# WHAT YOU ARE ASKED TO DO:
Omitting every picture, copy the lines from the one that contains "Video frames at" through the last line of the records below, exactly and with nothing added.

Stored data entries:
____________________

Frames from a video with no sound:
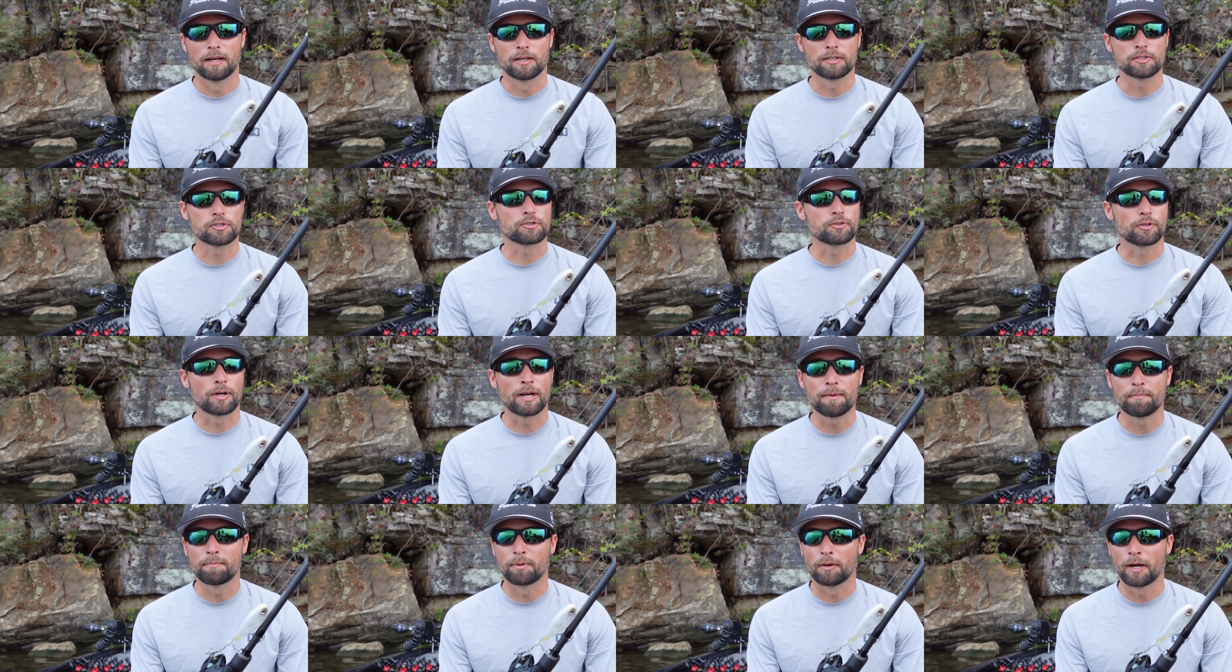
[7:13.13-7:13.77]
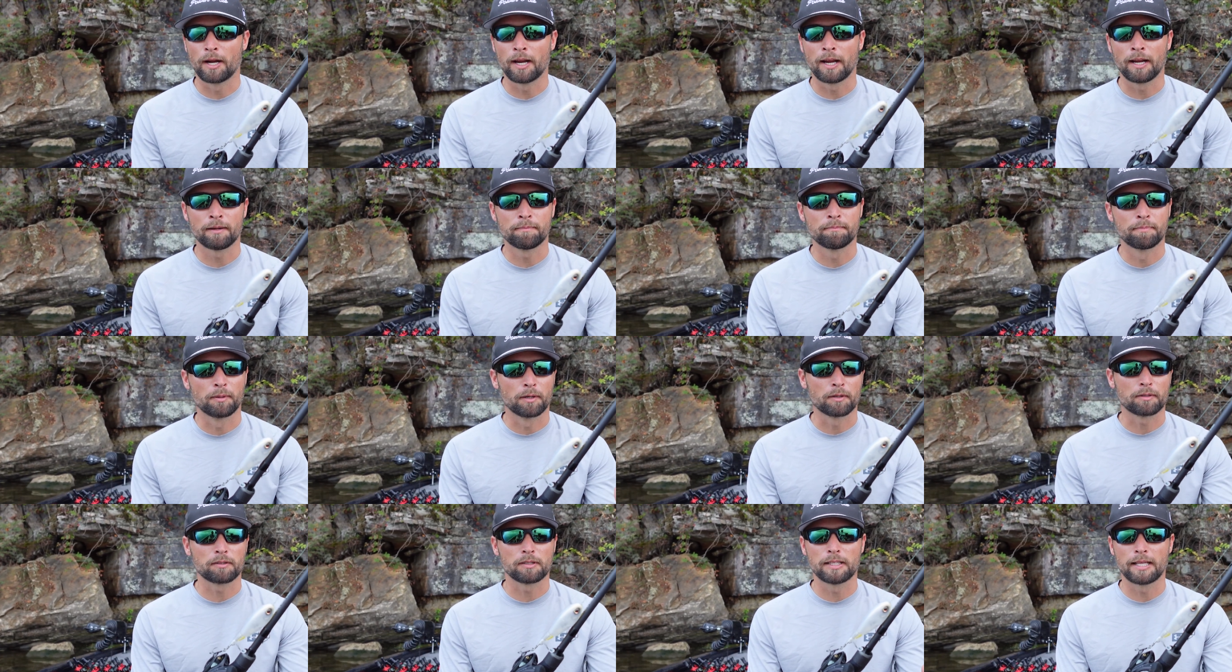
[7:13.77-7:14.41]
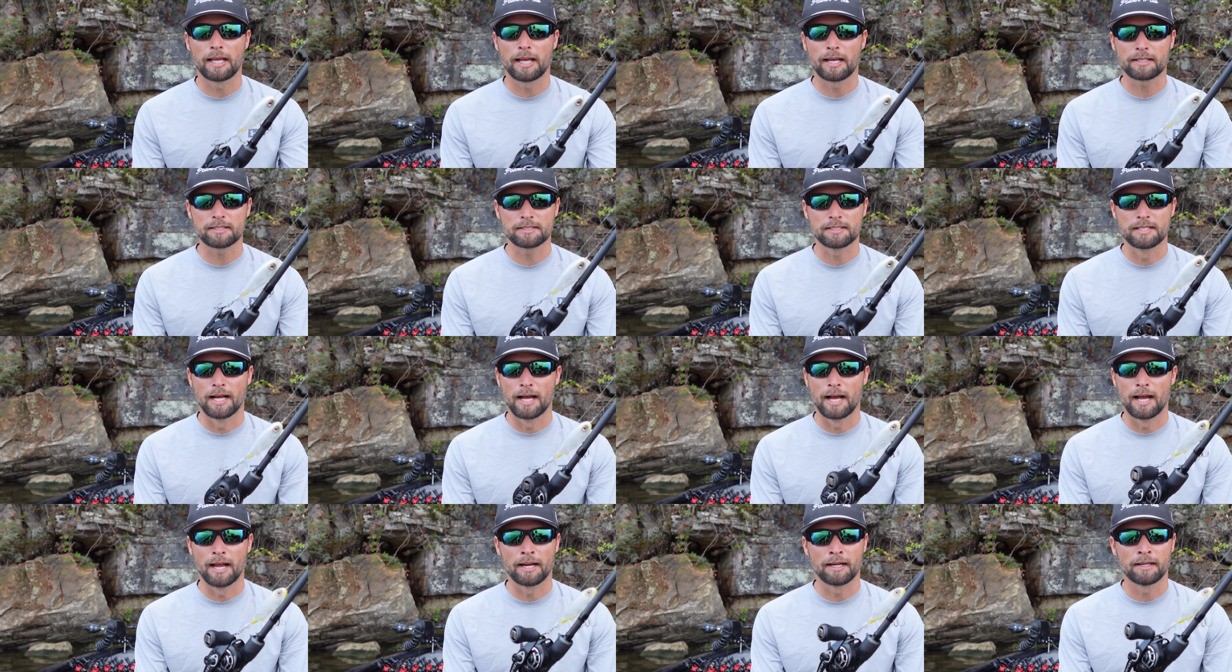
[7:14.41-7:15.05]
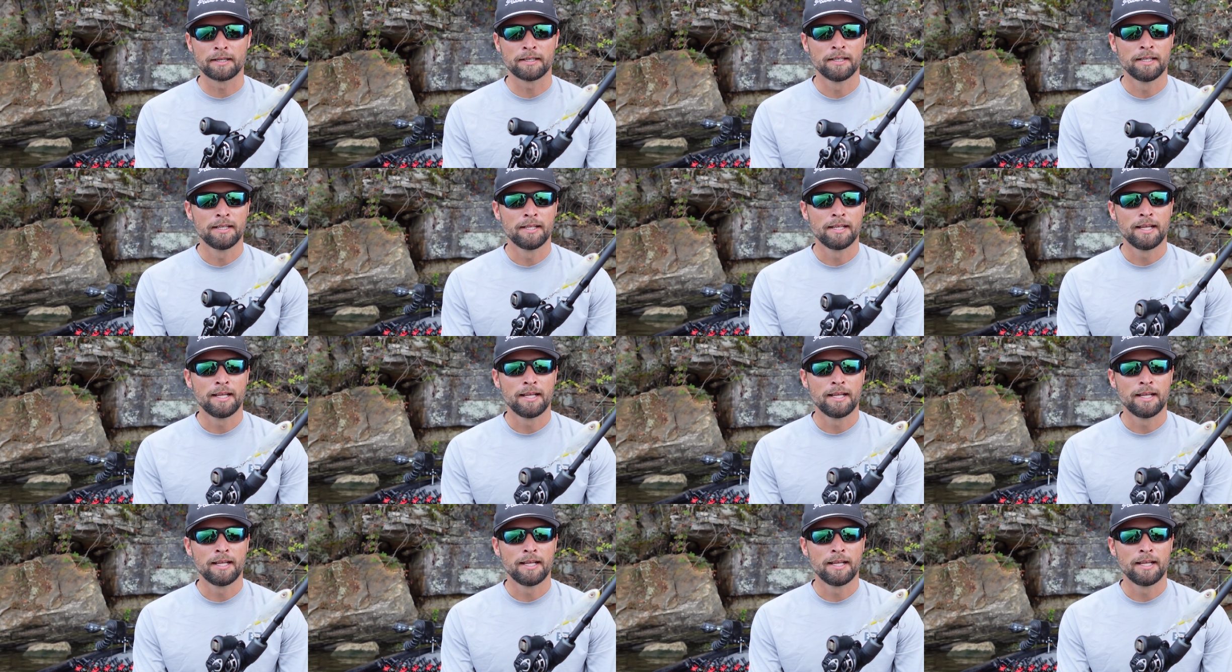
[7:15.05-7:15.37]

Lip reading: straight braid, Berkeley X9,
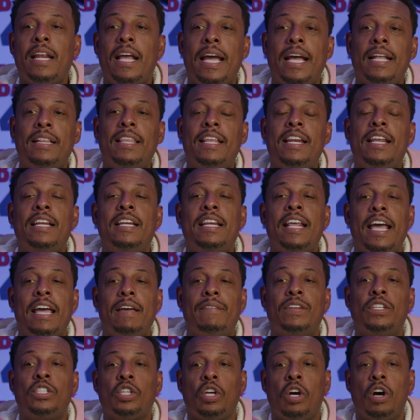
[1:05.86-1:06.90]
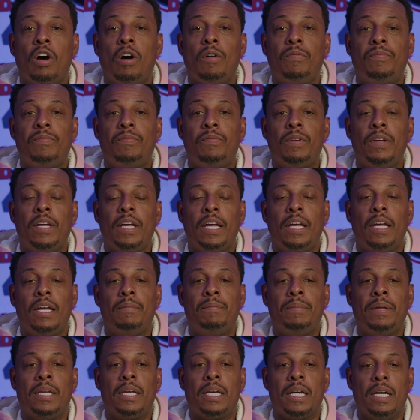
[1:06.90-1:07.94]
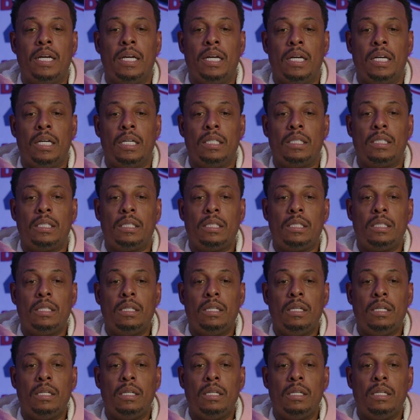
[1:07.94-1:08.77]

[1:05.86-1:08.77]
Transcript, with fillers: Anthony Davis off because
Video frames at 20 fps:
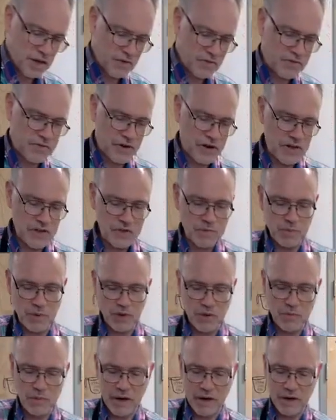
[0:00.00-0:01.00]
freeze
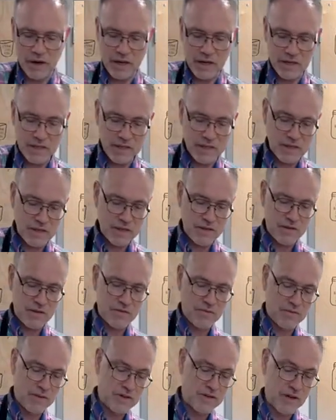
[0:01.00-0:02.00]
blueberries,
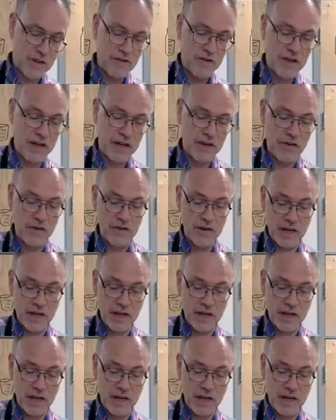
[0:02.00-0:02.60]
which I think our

____________________

# SOLUTION:
Video frames at 20 fps:
[0:00.00-0:01.00]
freeze
[0:01.00-0:02.00]
blueberries,
[0:02.00-0:02.60]
which I think our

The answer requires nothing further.